Print all the data below exactly, without images.

**Source material:**
════
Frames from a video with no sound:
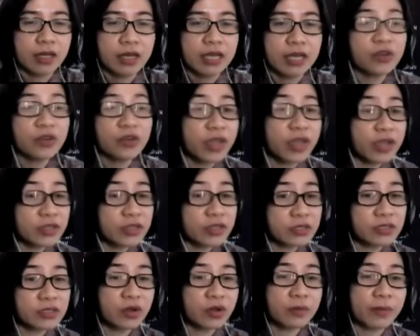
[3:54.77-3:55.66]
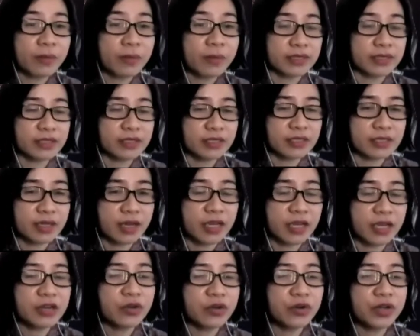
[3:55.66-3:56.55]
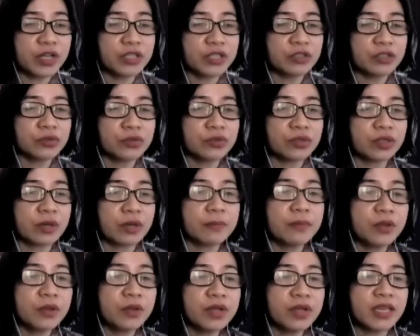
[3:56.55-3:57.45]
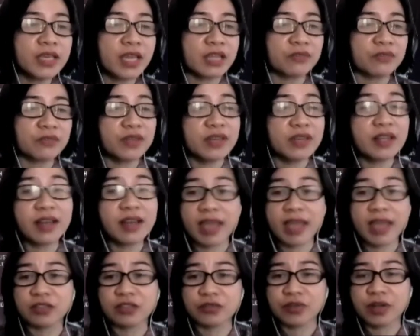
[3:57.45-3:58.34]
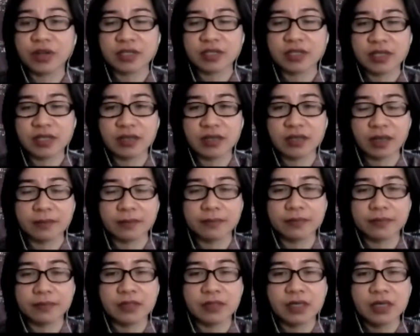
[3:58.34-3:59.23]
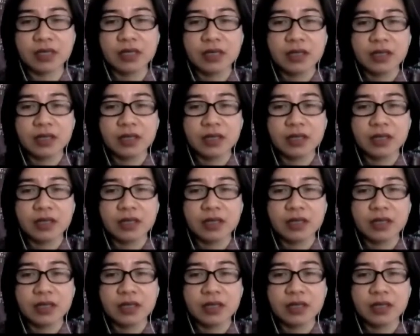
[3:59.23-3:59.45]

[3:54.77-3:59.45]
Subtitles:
education domains, in order to communicate with the lecturers in campus.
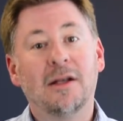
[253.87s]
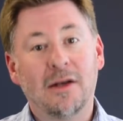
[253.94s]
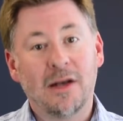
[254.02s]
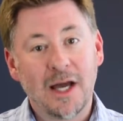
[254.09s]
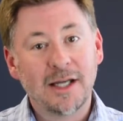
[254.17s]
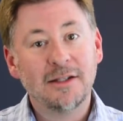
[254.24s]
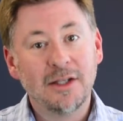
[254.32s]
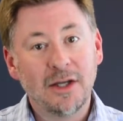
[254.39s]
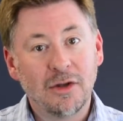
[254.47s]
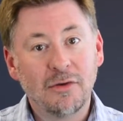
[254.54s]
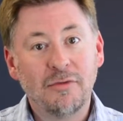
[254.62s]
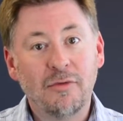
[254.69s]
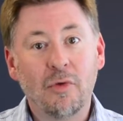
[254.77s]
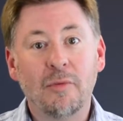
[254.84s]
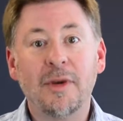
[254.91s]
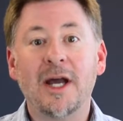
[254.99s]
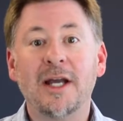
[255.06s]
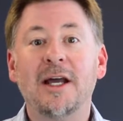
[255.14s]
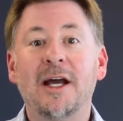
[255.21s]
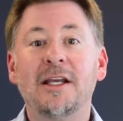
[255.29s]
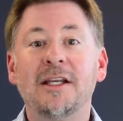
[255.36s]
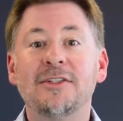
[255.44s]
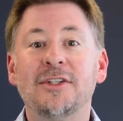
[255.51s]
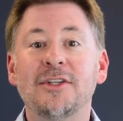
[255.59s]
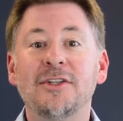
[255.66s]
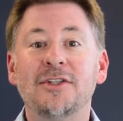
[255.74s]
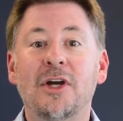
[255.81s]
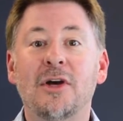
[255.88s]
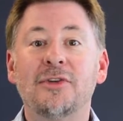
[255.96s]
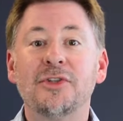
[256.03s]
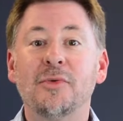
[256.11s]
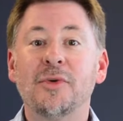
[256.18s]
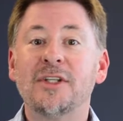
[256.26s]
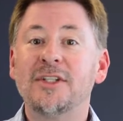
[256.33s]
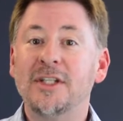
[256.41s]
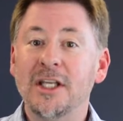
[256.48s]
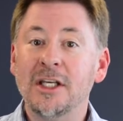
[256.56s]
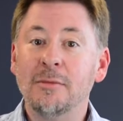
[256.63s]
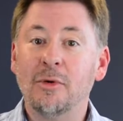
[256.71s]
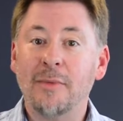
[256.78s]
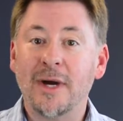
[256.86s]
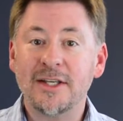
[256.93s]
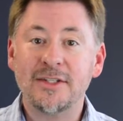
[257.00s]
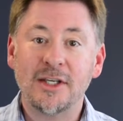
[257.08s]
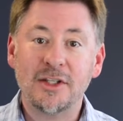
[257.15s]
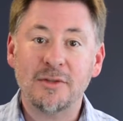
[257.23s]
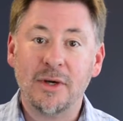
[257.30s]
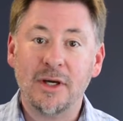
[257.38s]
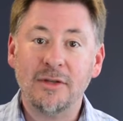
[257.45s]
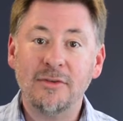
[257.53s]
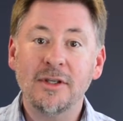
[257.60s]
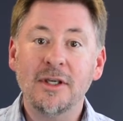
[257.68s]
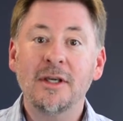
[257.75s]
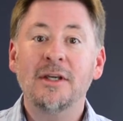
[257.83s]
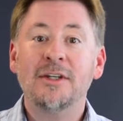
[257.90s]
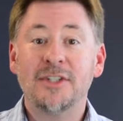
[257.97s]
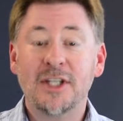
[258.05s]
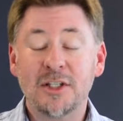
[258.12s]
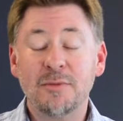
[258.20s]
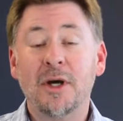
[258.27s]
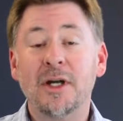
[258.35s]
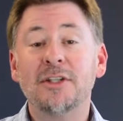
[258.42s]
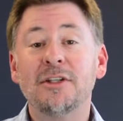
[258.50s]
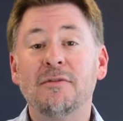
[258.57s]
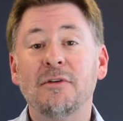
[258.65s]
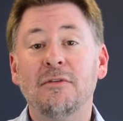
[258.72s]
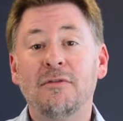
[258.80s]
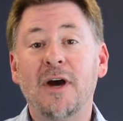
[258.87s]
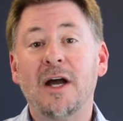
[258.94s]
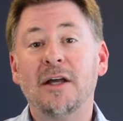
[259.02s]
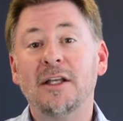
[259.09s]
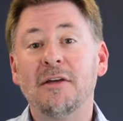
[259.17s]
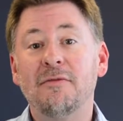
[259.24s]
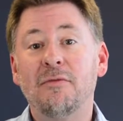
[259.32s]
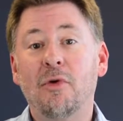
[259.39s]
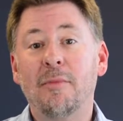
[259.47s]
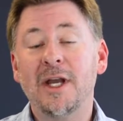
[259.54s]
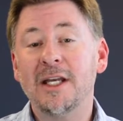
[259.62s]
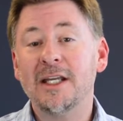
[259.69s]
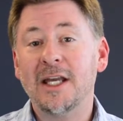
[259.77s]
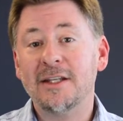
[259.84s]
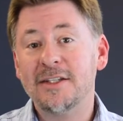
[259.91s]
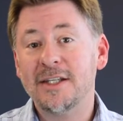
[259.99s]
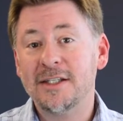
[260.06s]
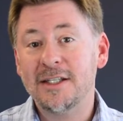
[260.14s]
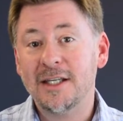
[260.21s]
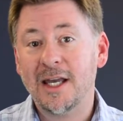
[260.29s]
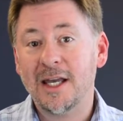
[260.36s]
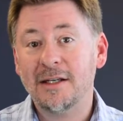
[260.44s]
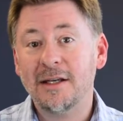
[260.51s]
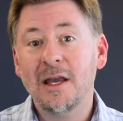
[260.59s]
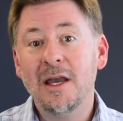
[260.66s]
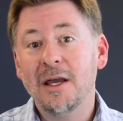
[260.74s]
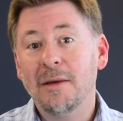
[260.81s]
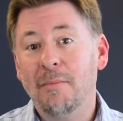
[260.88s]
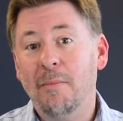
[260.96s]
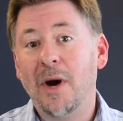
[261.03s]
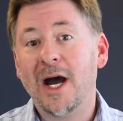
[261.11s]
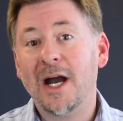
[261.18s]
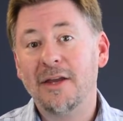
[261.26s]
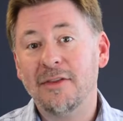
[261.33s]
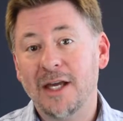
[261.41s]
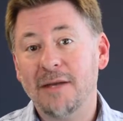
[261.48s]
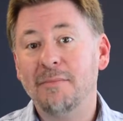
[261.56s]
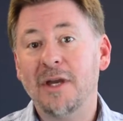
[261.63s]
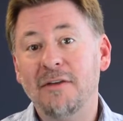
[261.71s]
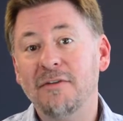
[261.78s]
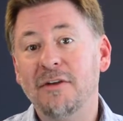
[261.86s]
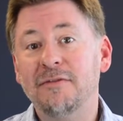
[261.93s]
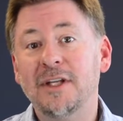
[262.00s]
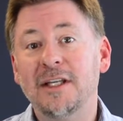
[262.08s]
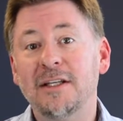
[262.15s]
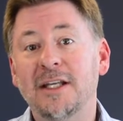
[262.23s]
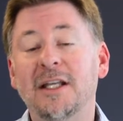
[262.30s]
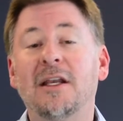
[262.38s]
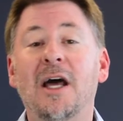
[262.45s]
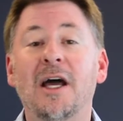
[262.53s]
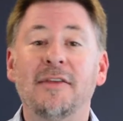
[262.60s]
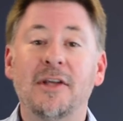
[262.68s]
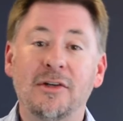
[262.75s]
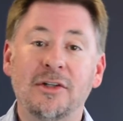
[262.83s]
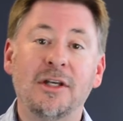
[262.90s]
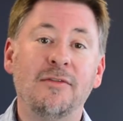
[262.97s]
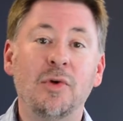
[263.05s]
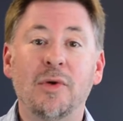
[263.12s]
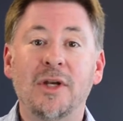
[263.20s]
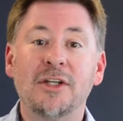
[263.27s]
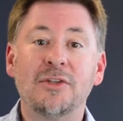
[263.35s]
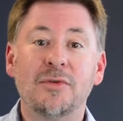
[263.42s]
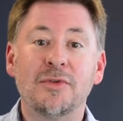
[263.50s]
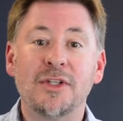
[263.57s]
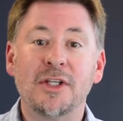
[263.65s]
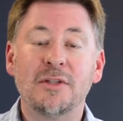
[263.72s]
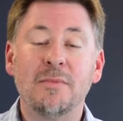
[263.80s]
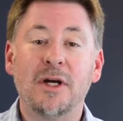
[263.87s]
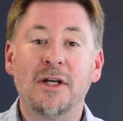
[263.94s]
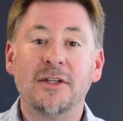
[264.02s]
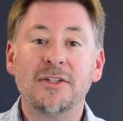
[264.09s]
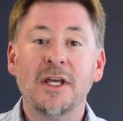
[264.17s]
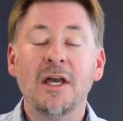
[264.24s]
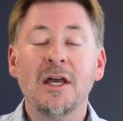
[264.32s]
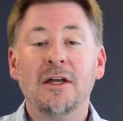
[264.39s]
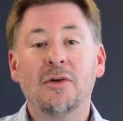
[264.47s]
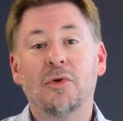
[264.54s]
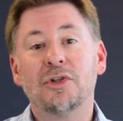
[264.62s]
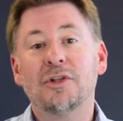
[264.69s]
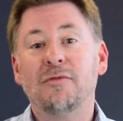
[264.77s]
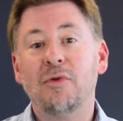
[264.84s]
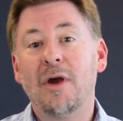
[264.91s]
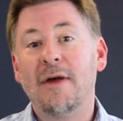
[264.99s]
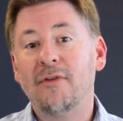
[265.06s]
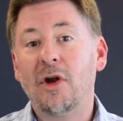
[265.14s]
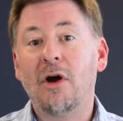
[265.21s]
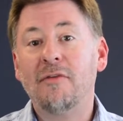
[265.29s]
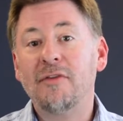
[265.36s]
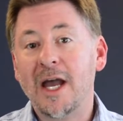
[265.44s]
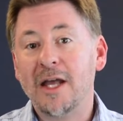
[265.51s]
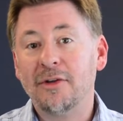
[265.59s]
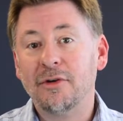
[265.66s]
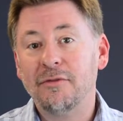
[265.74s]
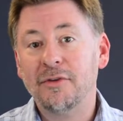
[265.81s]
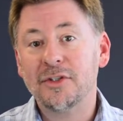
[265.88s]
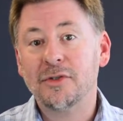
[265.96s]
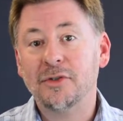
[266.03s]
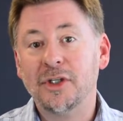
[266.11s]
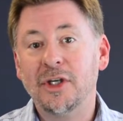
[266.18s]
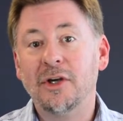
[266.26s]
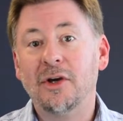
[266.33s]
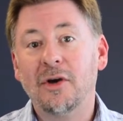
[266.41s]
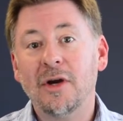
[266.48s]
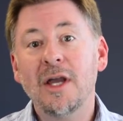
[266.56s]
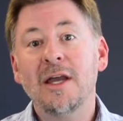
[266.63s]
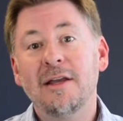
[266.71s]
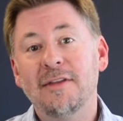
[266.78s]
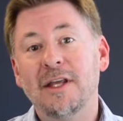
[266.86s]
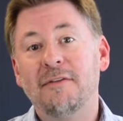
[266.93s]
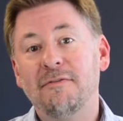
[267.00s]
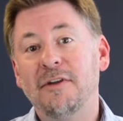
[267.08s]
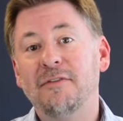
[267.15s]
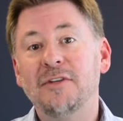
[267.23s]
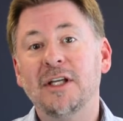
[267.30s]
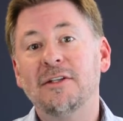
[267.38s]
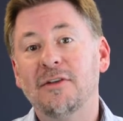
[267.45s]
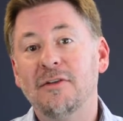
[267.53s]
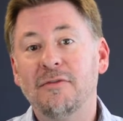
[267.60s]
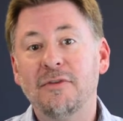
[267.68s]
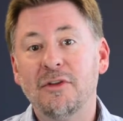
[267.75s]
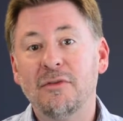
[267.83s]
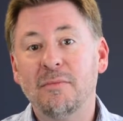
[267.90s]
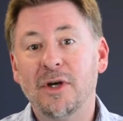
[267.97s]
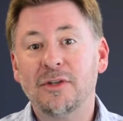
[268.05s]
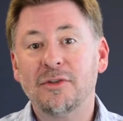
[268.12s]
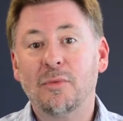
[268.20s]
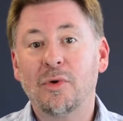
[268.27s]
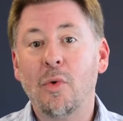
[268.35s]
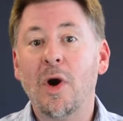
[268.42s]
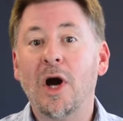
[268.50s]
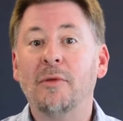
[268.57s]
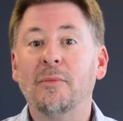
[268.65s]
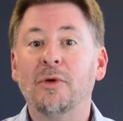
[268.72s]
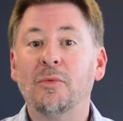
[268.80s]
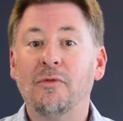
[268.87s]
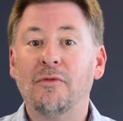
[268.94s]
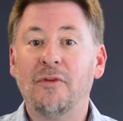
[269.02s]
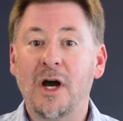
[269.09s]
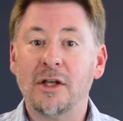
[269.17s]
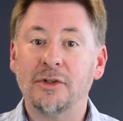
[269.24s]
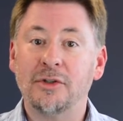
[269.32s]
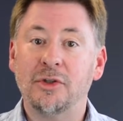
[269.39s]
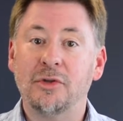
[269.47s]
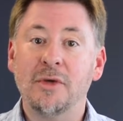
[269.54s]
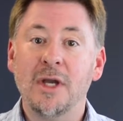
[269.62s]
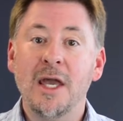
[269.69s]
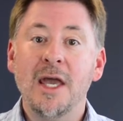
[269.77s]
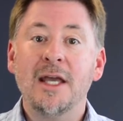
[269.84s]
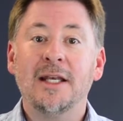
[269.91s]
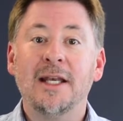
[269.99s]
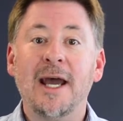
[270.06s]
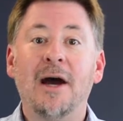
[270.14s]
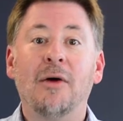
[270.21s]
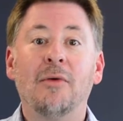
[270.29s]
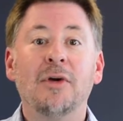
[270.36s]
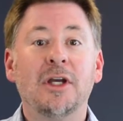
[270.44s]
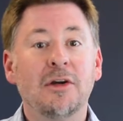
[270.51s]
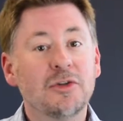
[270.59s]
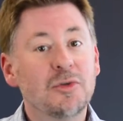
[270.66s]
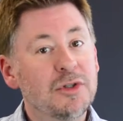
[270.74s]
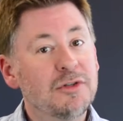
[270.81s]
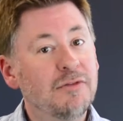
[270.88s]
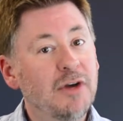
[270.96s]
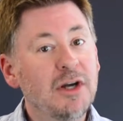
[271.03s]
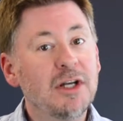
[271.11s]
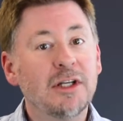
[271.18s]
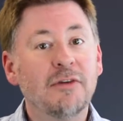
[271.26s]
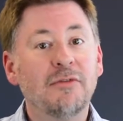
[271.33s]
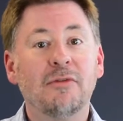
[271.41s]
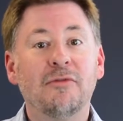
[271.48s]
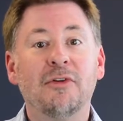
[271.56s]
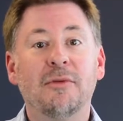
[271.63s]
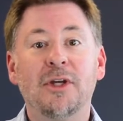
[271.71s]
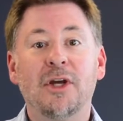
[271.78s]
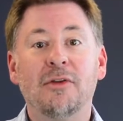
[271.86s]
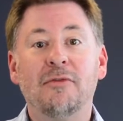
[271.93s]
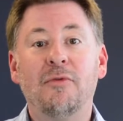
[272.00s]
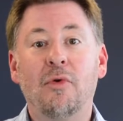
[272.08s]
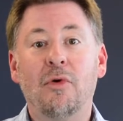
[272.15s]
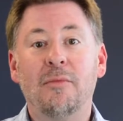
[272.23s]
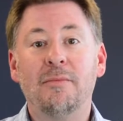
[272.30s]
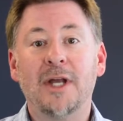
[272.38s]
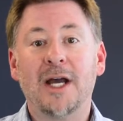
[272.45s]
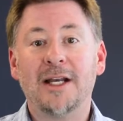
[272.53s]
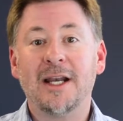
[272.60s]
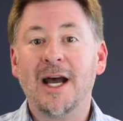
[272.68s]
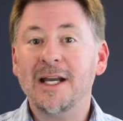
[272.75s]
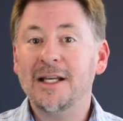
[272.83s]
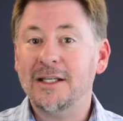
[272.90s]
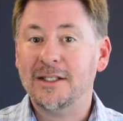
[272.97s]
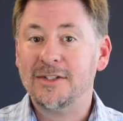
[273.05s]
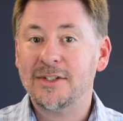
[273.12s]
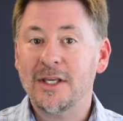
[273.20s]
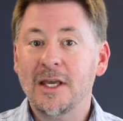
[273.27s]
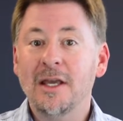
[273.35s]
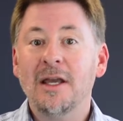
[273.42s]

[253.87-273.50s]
Like the other Form 990s, this is also extendable by 6 months if you file a Form 8868 by that May 15 deadline. That'll give you an extra 6 months. Of course, if you have an off-calendar fiscal year, that 15th of the 5th month requirement will follow you. Now, here's what's very different from the other Form 990s.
════
**Exercise response:**
Frames from a video with no sound:
[3:54.77-3:55.66]
[3:55.66-3:56.55]
[3:56.55-3:57.45]
[3:57.45-3:58.34]
[3:58.34-3:59.23]
[3:59.23-3:59.45]

[3:54.77-3:59.45]
Subtitles:
education domains, in order to communicate with the lecturers in campus.
[253.87s]
[253.94s]
[254.02s]
[254.09s]
[254.17s]
[254.24s]
[254.32s]
[254.39s]
[254.47s]
[254.54s]
[254.62s]
[254.69s]
[254.77s]
[254.84s]
[254.91s]
[254.99s]
[255.06s]
[255.14s]
[255.21s]
[255.29s]
[255.36s]
[255.44s]
[255.51s]
[255.59s]
[255.66s]
[255.74s]
[255.81s]
[255.88s]
[255.96s]
[256.03s]
[256.11s]
[256.18s]
[256.26s]
[256.33s]
[256.41s]
[256.48s]
[256.56s]
[256.63s]
[256.71s]
[256.78s]
[256.86s]
[256.93s]
[257.00s]
[257.08s]
[257.15s]
[257.23s]
[257.30s]
[257.38s]
[257.45s]
[257.53s]
[257.60s]
[257.68s]
[257.75s]
[257.83s]
[257.90s]
[257.97s]
[258.05s]
[258.12s]
[258.20s]
[258.27s]
[258.35s]
[258.42s]
[258.50s]
[258.57s]
[258.65s]
[258.72s]
[258.80s]
[258.87s]
[258.94s]
[259.02s]
[259.09s]
[259.17s]
[259.24s]
[259.32s]
[259.39s]
[259.47s]
[259.54s]
[259.62s]
[259.69s]
[259.77s]
[259.84s]
[259.91s]
[259.99s]
[260.06s]
[260.14s]
[260.21s]
[260.29s]
[260.36s]
[260.44s]
[260.51s]
[260.59s]
[260.66s]
[260.74s]
[260.81s]
[260.88s]
[260.96s]
[261.03s]
[261.11s]
[261.18s]
[261.26s]
[261.33s]
[261.41s]
[261.48s]
[261.56s]
[261.63s]
[261.71s]
[261.78s]
[261.86s]
[261.93s]
[262.00s]
[262.08s]
[262.15s]
[262.23s]
[262.30s]
[262.38s]
[262.45s]
[262.53s]
[262.60s]
[262.68s]
[262.75s]
[262.83s]
[262.90s]
[262.97s]
[263.05s]
[263.12s]
[263.20s]
[263.27s]
[263.35s]
[263.42s]
[263.50s]
[263.57s]
[263.65s]
[263.72s]
[263.80s]
[263.87s]
[263.94s]
[264.02s]
[264.09s]
[264.17s]
[264.24s]
[264.32s]
[264.39s]
[264.47s]
[264.54s]
[264.62s]
[264.69s]
[264.77s]
[264.84s]
[264.91s]
[264.99s]
[265.06s]
[265.14s]
[265.21s]
[265.29s]
[265.36s]
[265.44s]
[265.51s]
[265.59s]
[265.66s]
[265.74s]
[265.81s]
[265.88s]
[265.96s]
[266.03s]
[266.11s]
[266.18s]
[266.26s]
[266.33s]
[266.41s]
[266.48s]
[266.56s]
[266.63s]
[266.71s]
[266.78s]
[266.86s]
[266.93s]
[267.00s]
[267.08s]
[267.15s]
[267.23s]
[267.30s]
[267.38s]
[267.45s]
[267.53s]
[267.60s]
[267.68s]
[267.75s]
[267.83s]
[267.90s]
[267.97s]
[268.05s]
[268.12s]
[268.20s]
[268.27s]
[268.35s]
[268.42s]
[268.50s]
[268.57s]
[268.65s]
[268.72s]
[268.80s]
[268.87s]
[268.94s]
[269.02s]
[269.09s]
[269.17s]
[269.24s]
[269.32s]
[269.39s]
[269.47s]
[269.54s]
[269.62s]
[269.69s]
[269.77s]
[269.84s]
[269.91s]
[269.99s]
[270.06s]
[270.14s]
[270.21s]
[270.29s]
[270.36s]
[270.44s]
[270.51s]
[270.59s]
[270.66s]
[270.74s]
[270.81s]
[270.88s]
[270.96s]
[271.03s]
[271.11s]
[271.18s]
[271.26s]
[271.33s]
[271.41s]
[271.48s]
[271.56s]
[271.63s]
[271.71s]
[271.78s]
[271.86s]
[271.93s]
[272.00s]
[272.08s]
[272.15s]
[272.23s]
[272.30s]
[272.38s]
[272.45s]
[272.53s]
[272.60s]
[272.68s]
[272.75s]
[272.83s]
[272.90s]
[272.97s]
[273.05s]
[273.12s]
[273.20s]
[273.27s]
[273.35s]
[273.42s]

[253.87-273.50s]
Like the other Form 990s, this is also extendable by 6 months if you file a Form 8868 by that May 15 deadline. That'll give you an extra 6 months. Of course, if you have an off-calendar fiscal year, that 15th of the 5th month requirement will follow you. Now, here's what's very different from the other Form 990s.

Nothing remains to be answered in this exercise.